Parents need to realize that there are some pretty big systemic issues in American culture. As parents raise their children in this flawed climate, they can learn from the mistakes of our culture and work to produce change.
Today, our culture continues to promote and prioritize destructive behaviors in the name of entertainment and pleasure. In response to this, parents should teach their kids to value discipline over instant gratification.
How Prioritizing Discipline Over Instant Gratification Can Help Mend Some Issues in American Culture
Discipline is almost a nasty word in America today. Ironically, ignoring discipline long enough in today’s culture could bring about lasting consequences, including de-civilization. This is largely because we have become a society that now puts a premium on feelings over logic, style over substance, and subjective experience over objective truth. As a tragic result, we have redefined godly terms like compassion, freedom, and love with the devil’s dictionary. Furthermore, we have become a society of short-term thinkers. We are consumers of instant gratification rather than investors in long-term reward, the very opposite philosophy that made our once great country great in the first place. We want our pleasure and gratification on the front end. This is despite the fact that we know we could have a hundred-fold of the very thing we desire in the long run if we could just discipline ourselves to forgo short-term gratification for a season. An example of this is money. Invest it as much as you spend it, and you will have more to spend later on.
If we don’t shake the concept of instant gratification, it essentially could destroy us in the long run. Just look at some of these practical examples in today’s culture: the undisciplined attitude toward sex, the rampant use of drugs, alcohol, and tobacco, and the lack of discipline with dieting and eating. We have an intense addiction to short-term gain, no matter how effectively it’s killing us, and we aren’t going to change our habits because our short-term feelings dictate our actions. This, in turn, dictates our long-term health and well-being.

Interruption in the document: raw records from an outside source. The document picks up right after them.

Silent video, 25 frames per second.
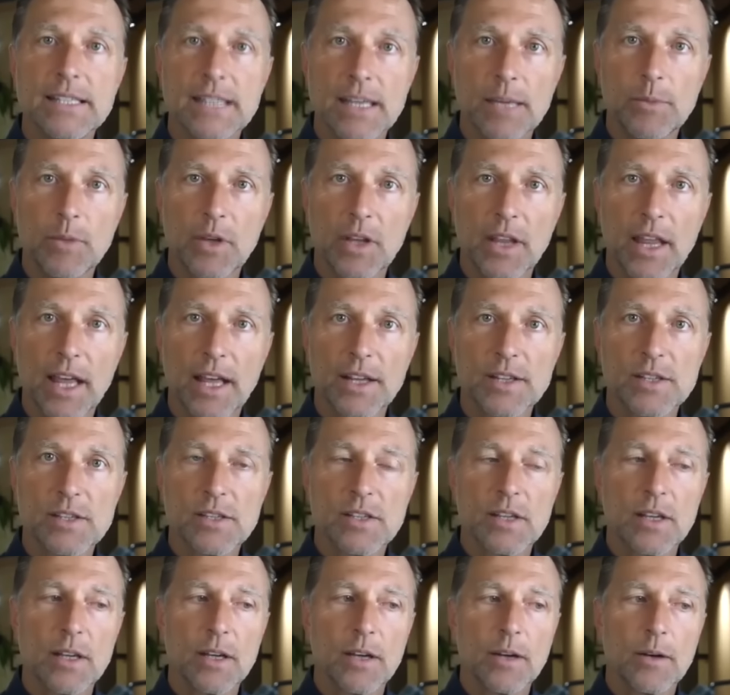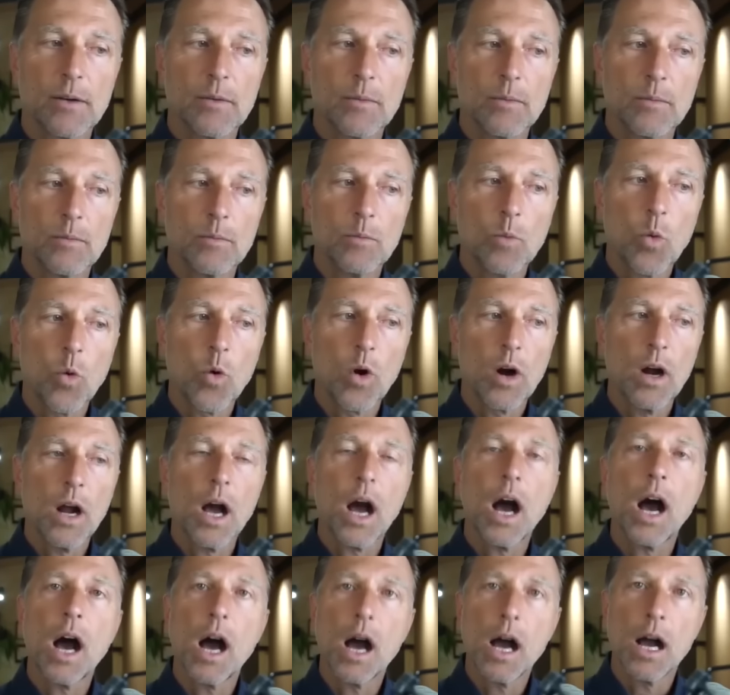это усиливает
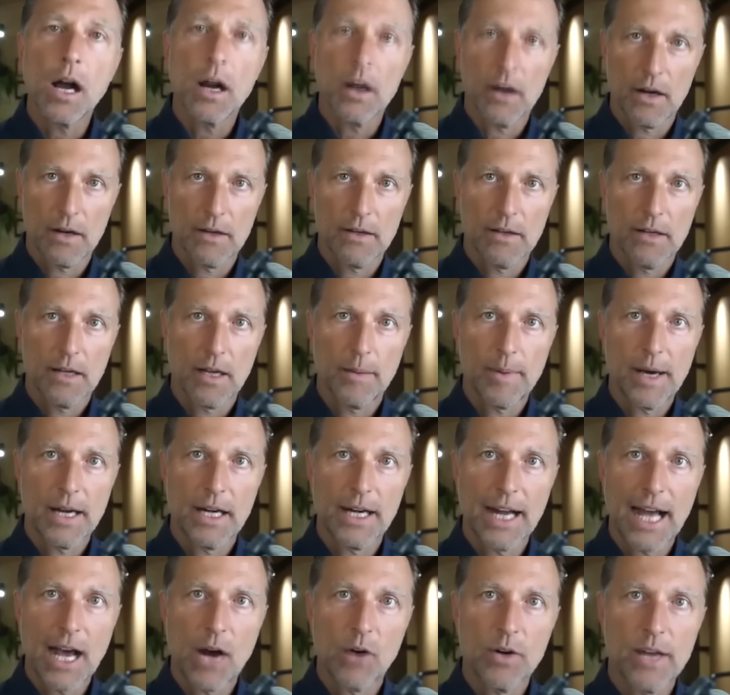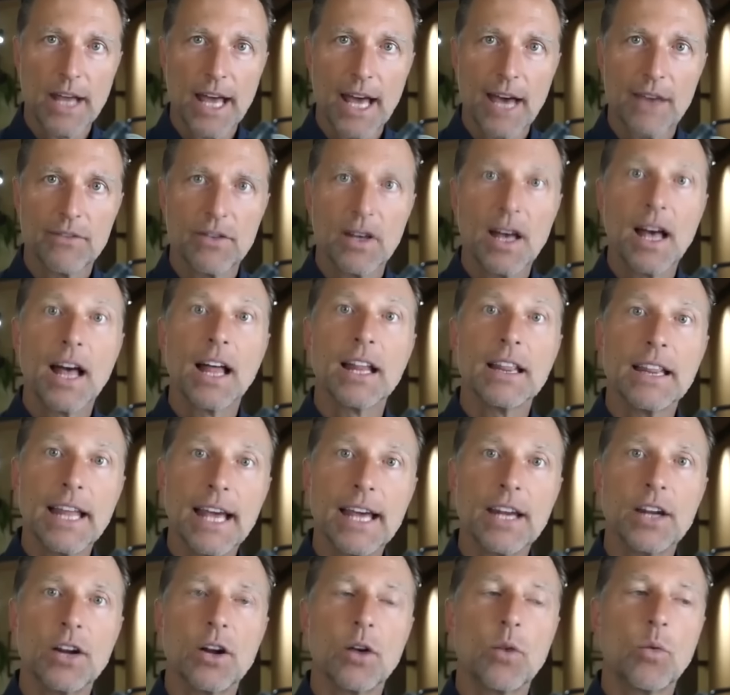чувство голода, часа через
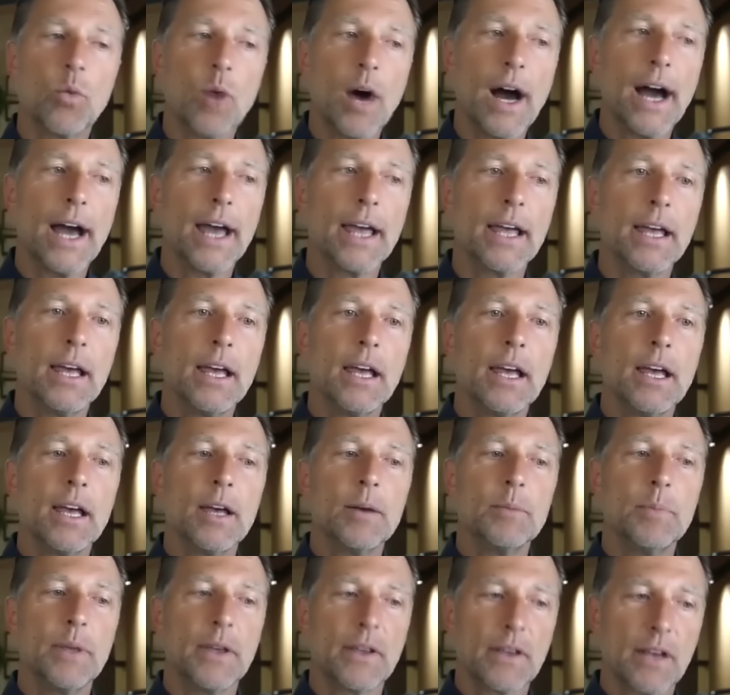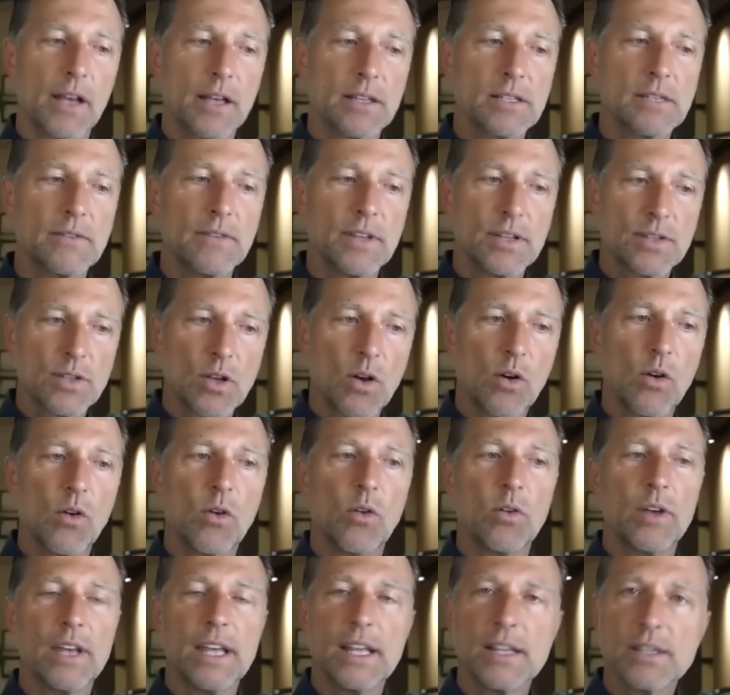полтора. Из-за чего? Из-за
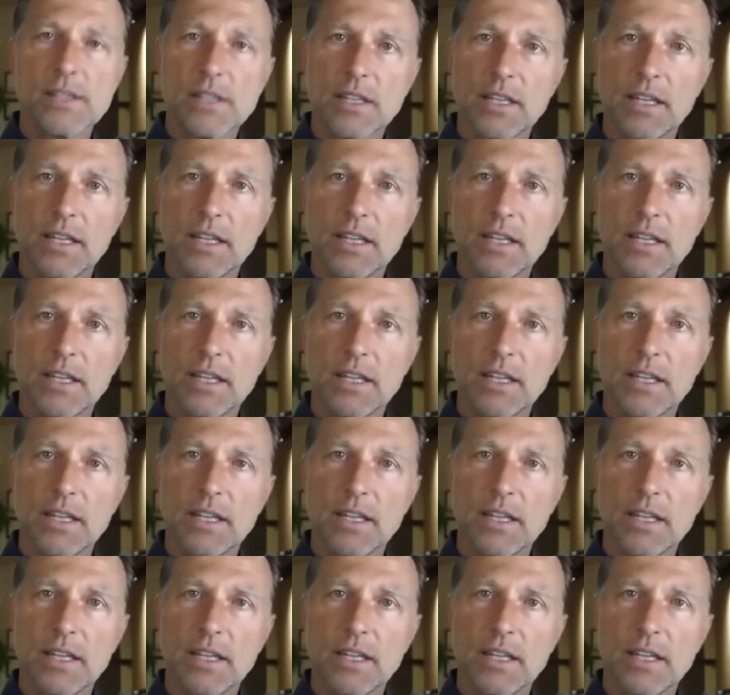всего того,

In my years of ministering to families in crisis, this lack of discipline is one of the symptoms of a “troubled teen.” However, it seems more and more that a lack of discipline is also a symptom of a “troubled adult.” The nature of sin prompts us to forsake long-term good to gain short-term pleasure–the instant gratification of an individual at the expense of the masses. Undoubtedly, the masses will always eventually include the individual. That is the tricky part about sin. Whatever the sinner thinks he or she gains in the short run, he or she ultimately loses—often along with others—in the long run. Discipline, however, works in the opposite way. It is the foregoing of immediate comfort for a greater long-term end. We have all heard the term, “no pain—no gain.” Just read the signs in any gym across America.
Discipline, by its very definition, means you are forcing upon yourself, or having another force upon you, an act that you are not naturally inclined to do–i.e., abstinence, self-control, exercise, diet, etc., etc., etc. When we do what feels good all the time, and/or what we want to do rather than what we ought to do, our sin nature, inevitably, drags us toward de-civilization. Consequently, the masses are affected, and a nation begins to de-civilize. Discipline, in all areas of our life, may be a long-term answer for our nation.